Deep learning juga penting karena memiliki potensi besar untuk mengubah banyak industri. Misalnya, deep learning dapat digunakan untuk mengembangkan mobil otonom yang lebih aman, asisten virtual yang lebih cerdas, dan sistem deteksi penipuan yang lebih efektif. Deep learning juga dapat digunakan untuk mengembangkan aplikasi baru di bidang kesehatan, pendidikan, dan riset.

Penerapan Deep Learning

robot helping human
Deep learning dapat digunakan untuk berbagai macam tugas di berbagai macam sektor, termasuk:

  • Kesehatan: Deep learning digunakan untuk mengembangkan sistem diagnosa medis yang lebih akurat, memprediksi risiko penyakit, dan mengembangkan perawatan yang lebih efektif. Misalnya, deep learning digunakan untuk mengembangkan sistem yang dapat mendeteksi kanker dengan lebih akurat daripada dokter manusia.
  • Pendidikan: Deep learning digunakan untuk mengembangkan sistem pembelajaran adaptif yang dapat menyesuaikan materi pelajaran dengan kebutuhan setiap siswa.
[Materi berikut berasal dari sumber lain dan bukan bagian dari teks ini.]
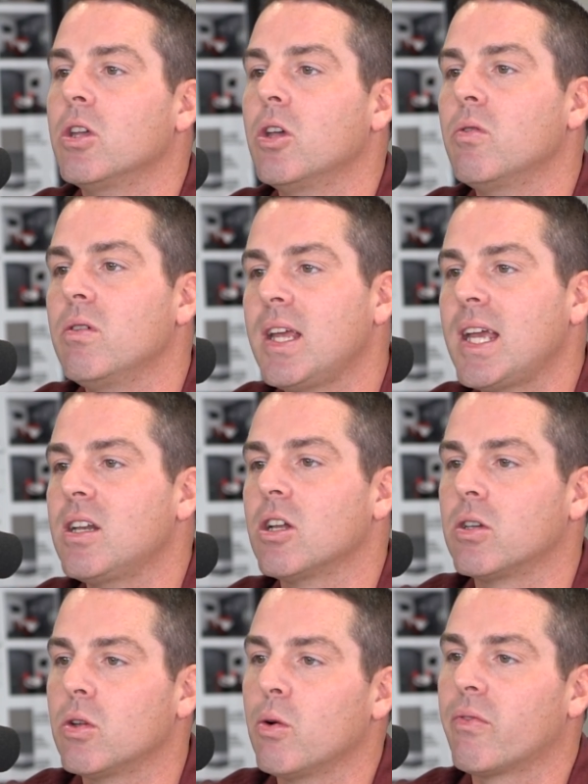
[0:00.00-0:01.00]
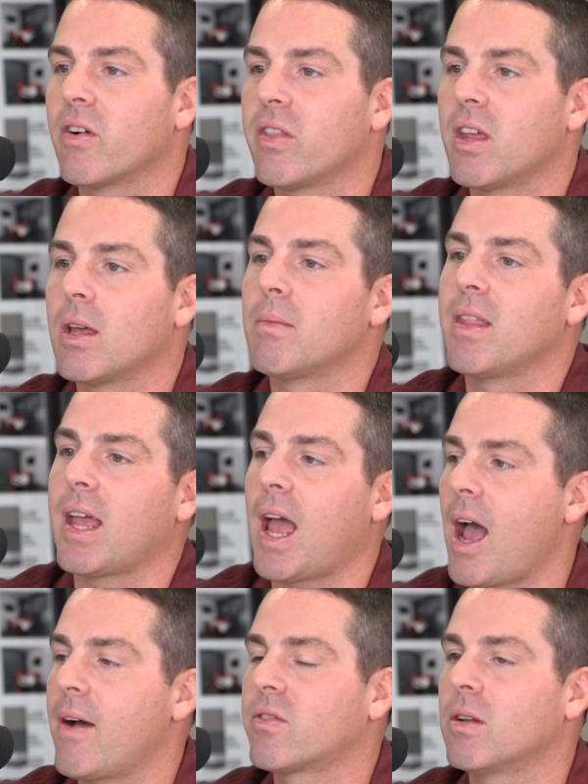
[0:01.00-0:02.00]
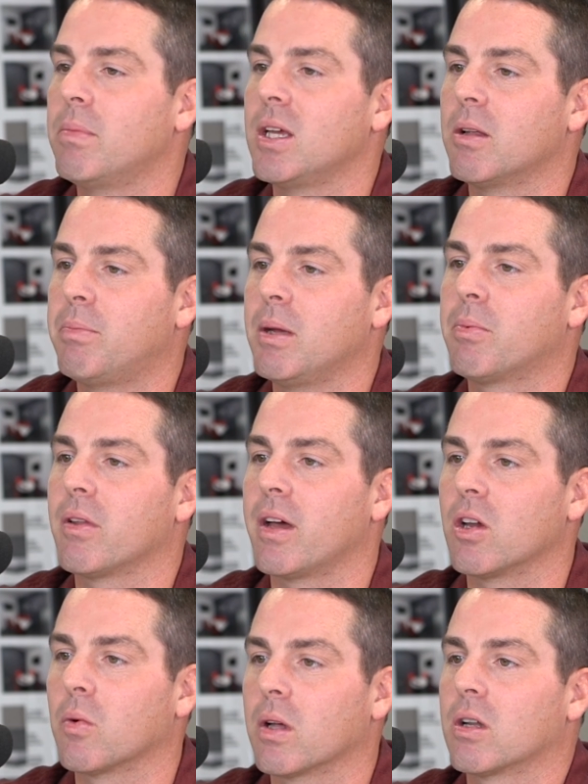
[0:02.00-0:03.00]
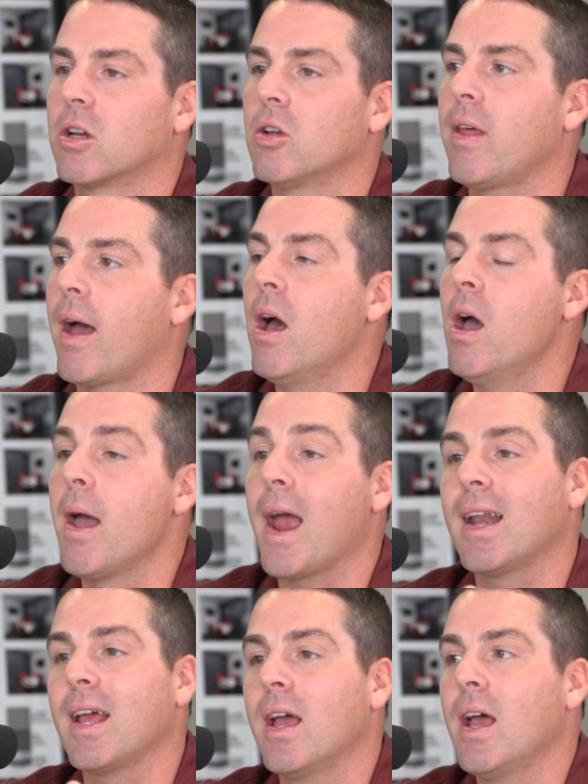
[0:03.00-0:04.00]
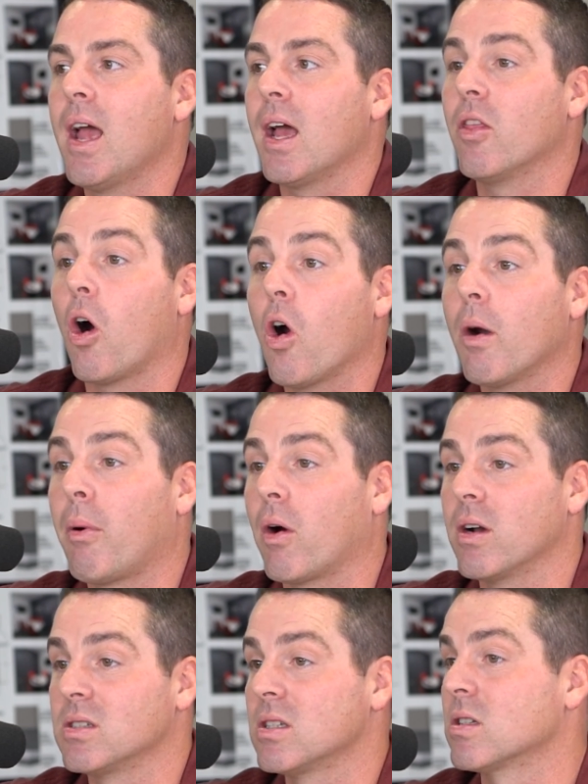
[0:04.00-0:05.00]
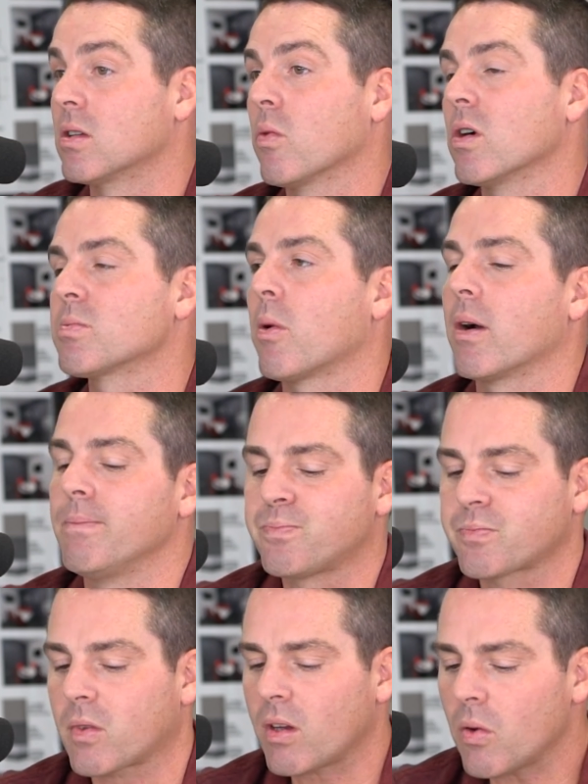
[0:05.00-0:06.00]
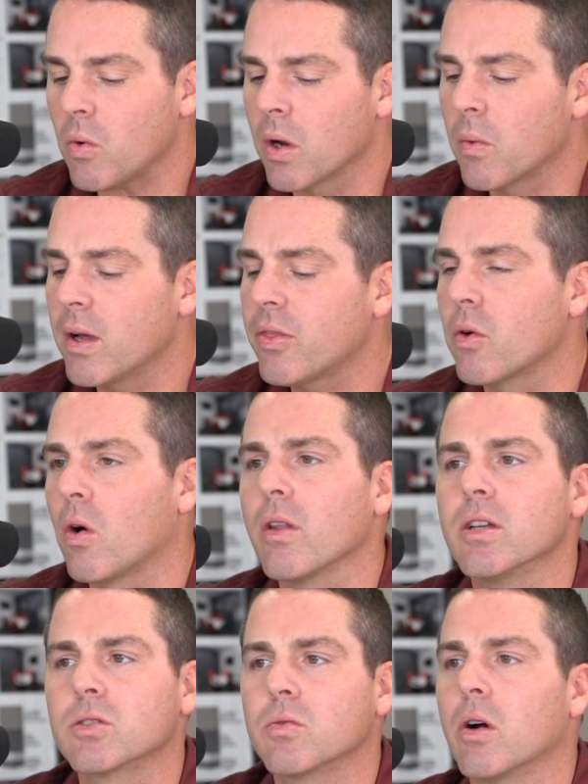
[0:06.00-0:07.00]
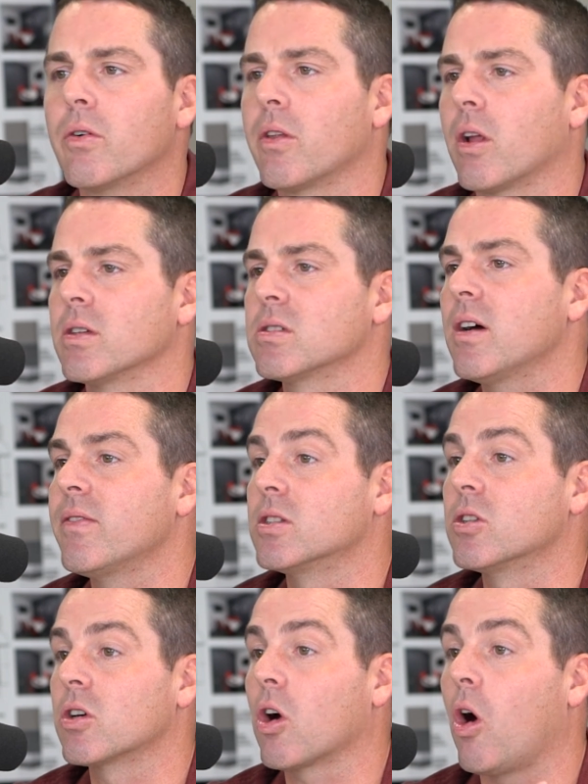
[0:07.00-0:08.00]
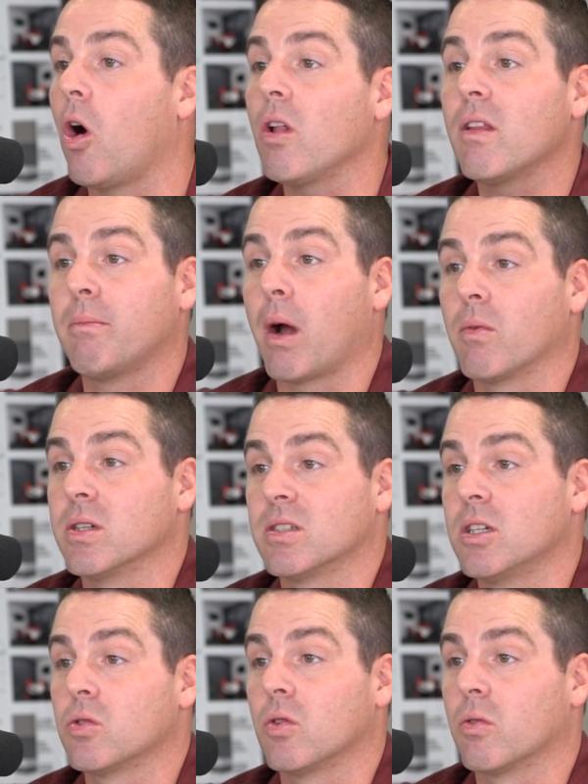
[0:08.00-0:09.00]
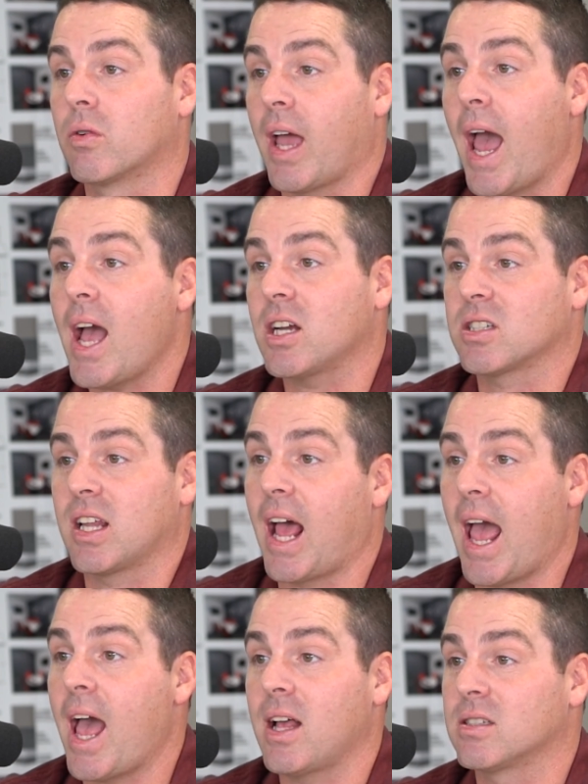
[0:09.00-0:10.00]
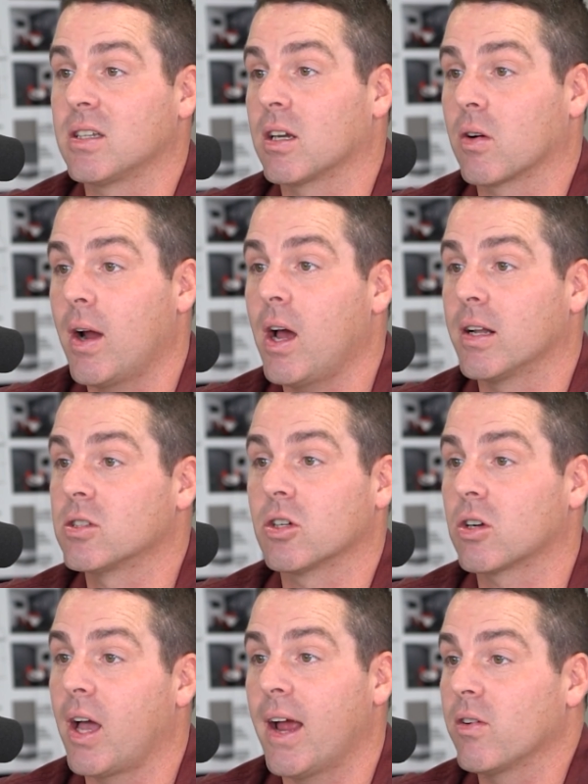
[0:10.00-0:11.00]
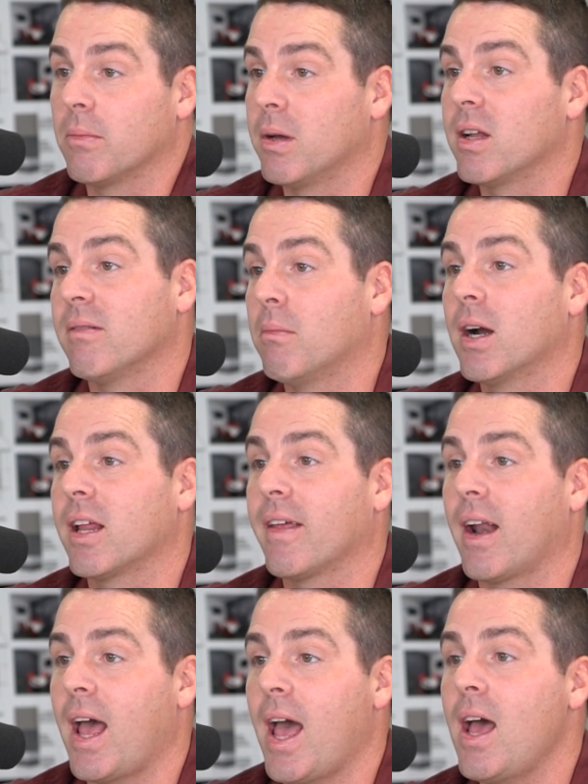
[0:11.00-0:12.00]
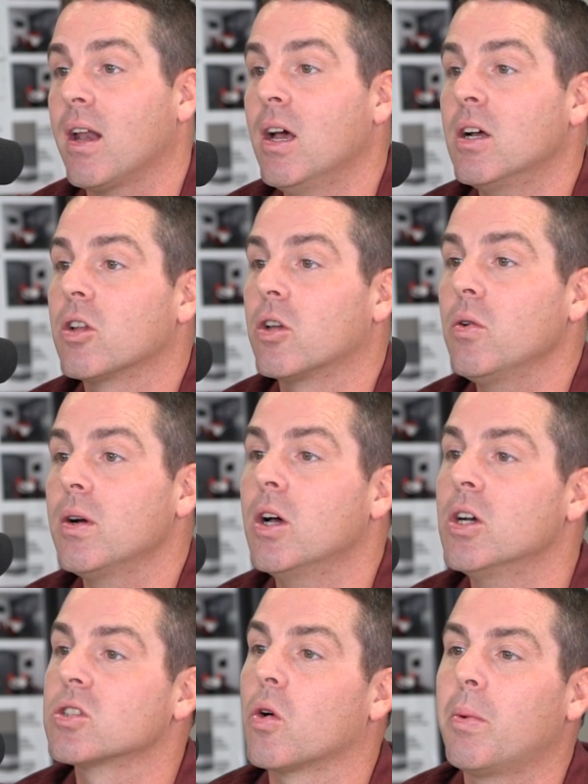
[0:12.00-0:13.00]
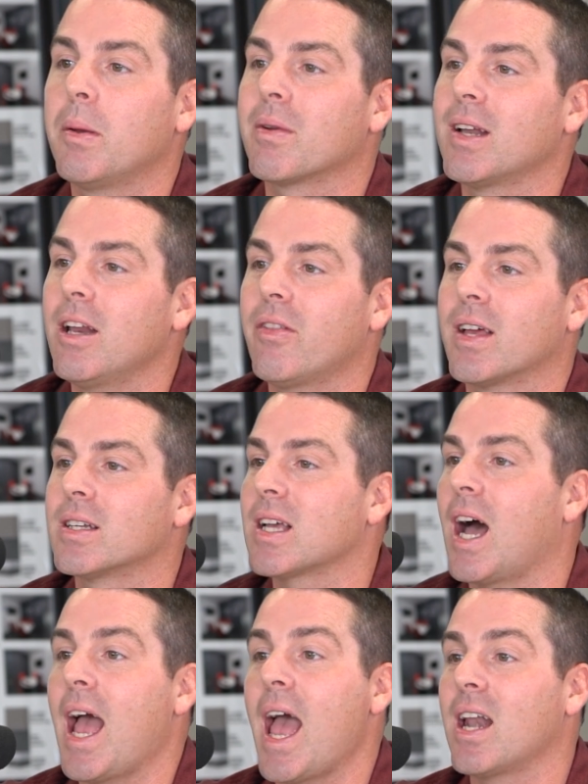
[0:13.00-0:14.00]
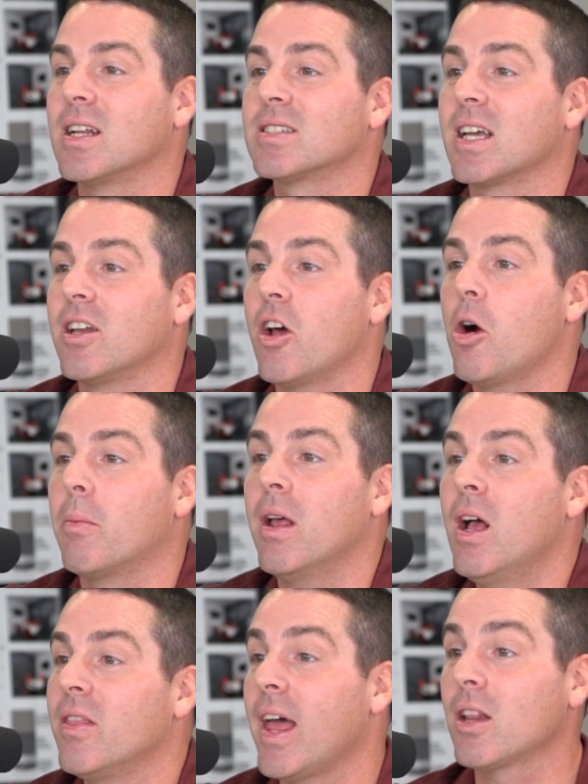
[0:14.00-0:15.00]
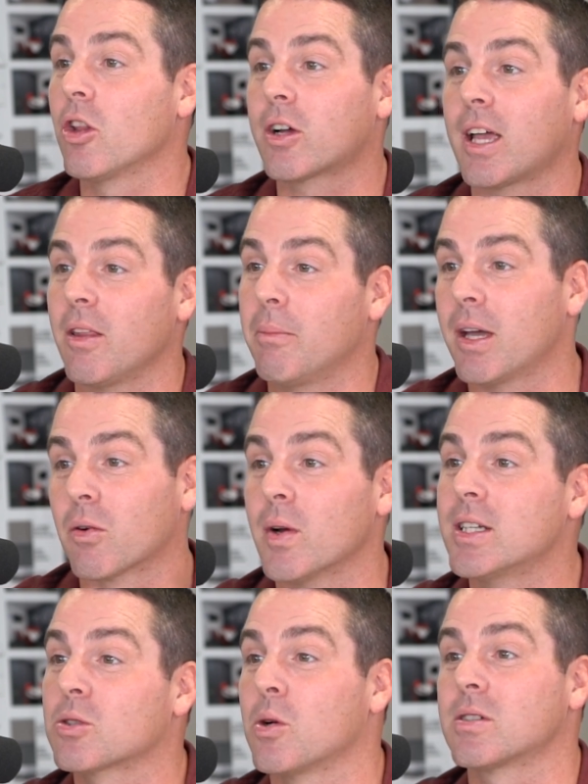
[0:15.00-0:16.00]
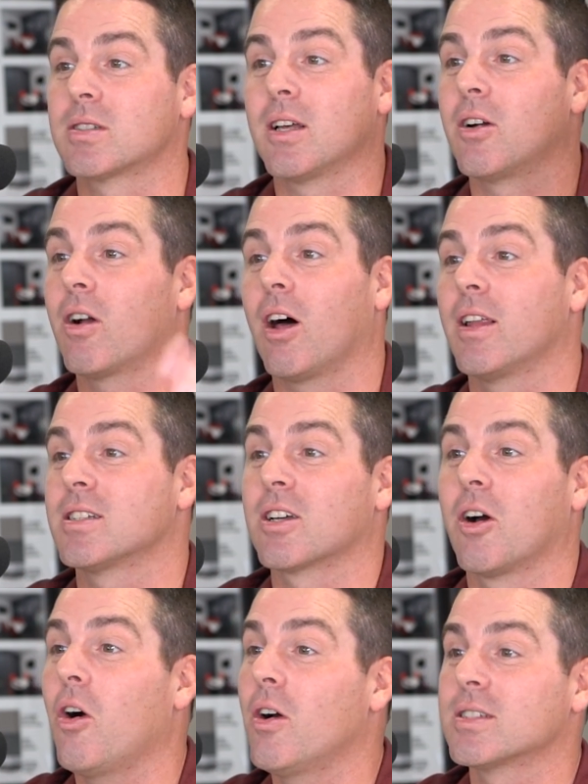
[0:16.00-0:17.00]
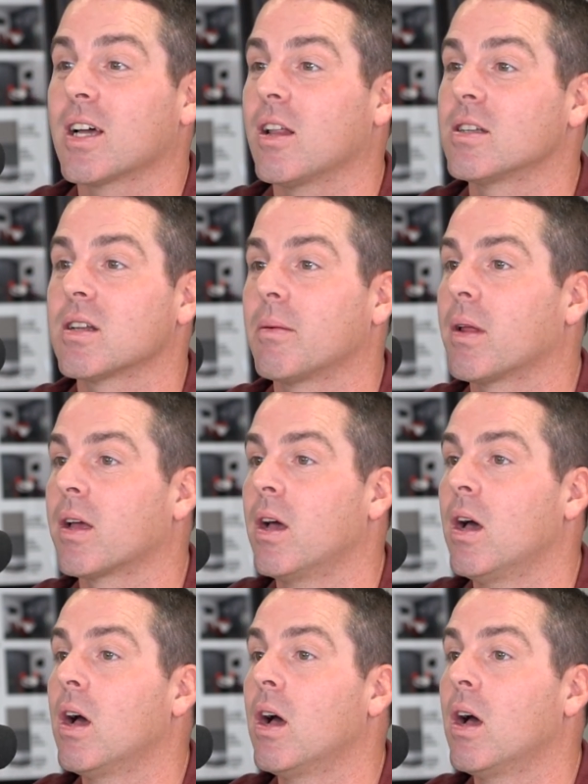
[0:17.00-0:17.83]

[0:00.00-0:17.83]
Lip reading: you need to do for them. They have to be the people that you're willing to do that. And the hard part is, this is the worst part. When we went through all this growth and all this stuff, it took all of my residual cash that I had sitting around. It took every bit of money that I had to do it. So when people needed things, I had to say no. But they look at the big resource center and all this and go, oh, he's got all this. And I'm like,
Deep learning juga digunakan untuk mengembangkan alat bantu pengajar, seperti sistem grading otomatis dan alat bantu belajar interaktif. Misalnya, deep learning digunakan untuk mengembangkan sistem yang dapat memberikan umpan balik yang dipersonalisasi kepada siswa tentang tulisan mereka.
  • Ritel: Deep learning digunakan untuk mengembangkan sistem rekomendasi produk yang lebih akurat, mendeteksi penipuan, dan mengoptimalkan rantai pasokan. Misalnya, deep learning digunakan untuk mengembangkan sistem yang dapat merekomendasikan produk kepada pelanggan berdasarkan riwayat pembelian mereka.
  • Keuangan: Deep learning digunakan untuk mengembangkan sistem deteksi penipuan, menilai risiko kredit, dan mengelola portofolio investasi. Misalnya, deep learning digunakan untuk mengembangkan sistem yang dapat mendeteksi transaksi penipuan kartu kredit dengan lebih akurat.
  • Manufaktur: Deep learning digunakan untuk mengembangkan sistem kontrol kualitas, prediksi pemeliharaan, dan optimasi proses produksi. Misalnya, deep learning digunakan untuk mengembangkan sistem yang dapat mendeteksi cacat produk secara otomatis.
  • Transportasi: Deep learning digunakan untuk mengembangkan mobil otonom, sistem manajemen lalu lintas, dan sistem prediksi cuaca. Misalnya, deep learning digunakan untuk mengembangkan sistem yang dapat membantu mobil otonom untuk mengenali objek di jalan dan membuat keputusan mengemudi yang aman.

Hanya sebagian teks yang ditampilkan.